Сказания о Руси изначальной - страница 8

Шрифт
Интервал


– Бог покарал виновника наших несчастий. Болтливость злодея помогла нам.

Пепелюга, смеясь, говорил в московских харчевнях о Полонеи, как о дурочке в монастыре. Об этом узнал к счастью Микула.

Разве я могла, сыночек, отдать тебя в руки палачей?! Я бы их всех отравила, если бы они покушались на твою жизнь. Взяла бы грех на душу. Спаси меня, Бог!

Хорошо, что я встретилась тайно с Микулой. Договорились с ним, что он тебе пособит. Монахи, псы Пепелюги, повели тебя на казнь в слепом мщении, зная, что ты безоружный.

Спешите, сын и Микула, я всё знаю, вам предстоит долгая дорога, чтобы успокоить сердце астраханского воеводы. Полонея здорова. Это я научила её изображать помешанную, чтобы монахи не причинили ей зла.

– Идите, – игуменья улыбнулась, – теперь у меня появились новые силы служить Господу. Не забывай, сынок, что у тебя есть мать Верея, так меня звали в мирской жизни.


Святая книга


Морозный воздух колыхнулся от звона колоколов. Построенная на взгорье холодная деревянная шатровая церковь по благословенной грамоте, полученной из Вологды, услаждала крестьян своим видом.

– Радуйся, Благодатная!
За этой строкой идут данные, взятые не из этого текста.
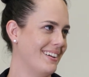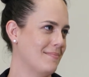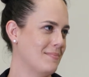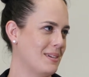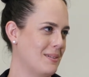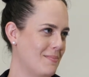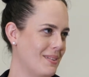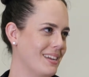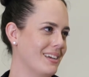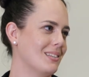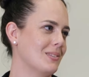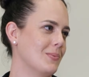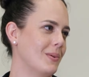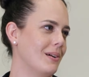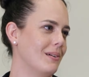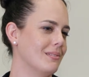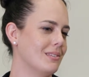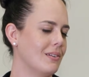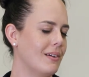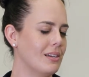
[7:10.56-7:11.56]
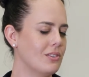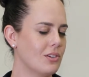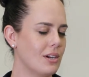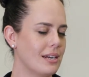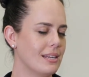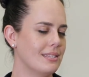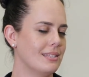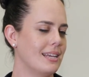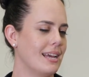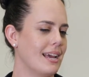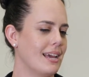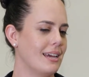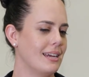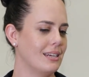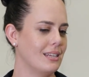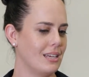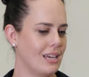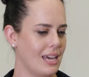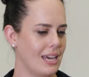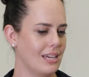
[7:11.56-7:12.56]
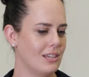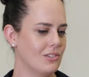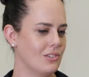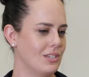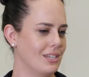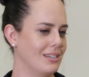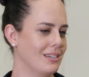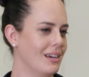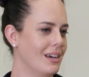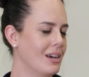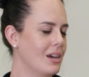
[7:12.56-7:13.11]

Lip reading: committee as well. So I try to stay engaged in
Господь с Тобою; благословенна Ты между женами… Ты обрела благодать у Бога…

С возведением храма Пресвятой Богородицы рядом с деревней жизнь прихожан оживилась. Да не всё было в ладу сердечном от тревожного времени.

Протопоп Бреслав с гневом говорил:

– Разве можно подымать Русское вселенное царство на кострах, сжигая христиан по их отчаянью, и добровольно предавать мучениям и страданиям за старую веру! Позабыли по ожесточению и упрямству обряды древности! В рукописных книгах славян и греков нет оплошек. А то, что греки затеряли веру, сам Никон, имя которого не упоминаем ныне в церкви, не отрицал.

Из-за турецкого рабства твердыни и добрых нравов у греков не стало. Их книги печатают иезуиты, папство и лютеранство и потешается над их простодушием. А наши служебники сведены с древнегреческого до взятия Царьграда, в них истая вера!

– Отец, я преклоняюсь пред вашей бестрепетностью! – кивал Есеня, молодой певчий дьяк.

– Сын мой, тебе вверяется тяжкое испытание. Сыскать старопечатные книги: служебник, устав, псалтырь, евангелие, – голос Бреслава зычно гремел в трапезной.

Неистово плясало пламя свечей. По всему периметру трапезной стояли, врубленные в стены, лавки-воронцы.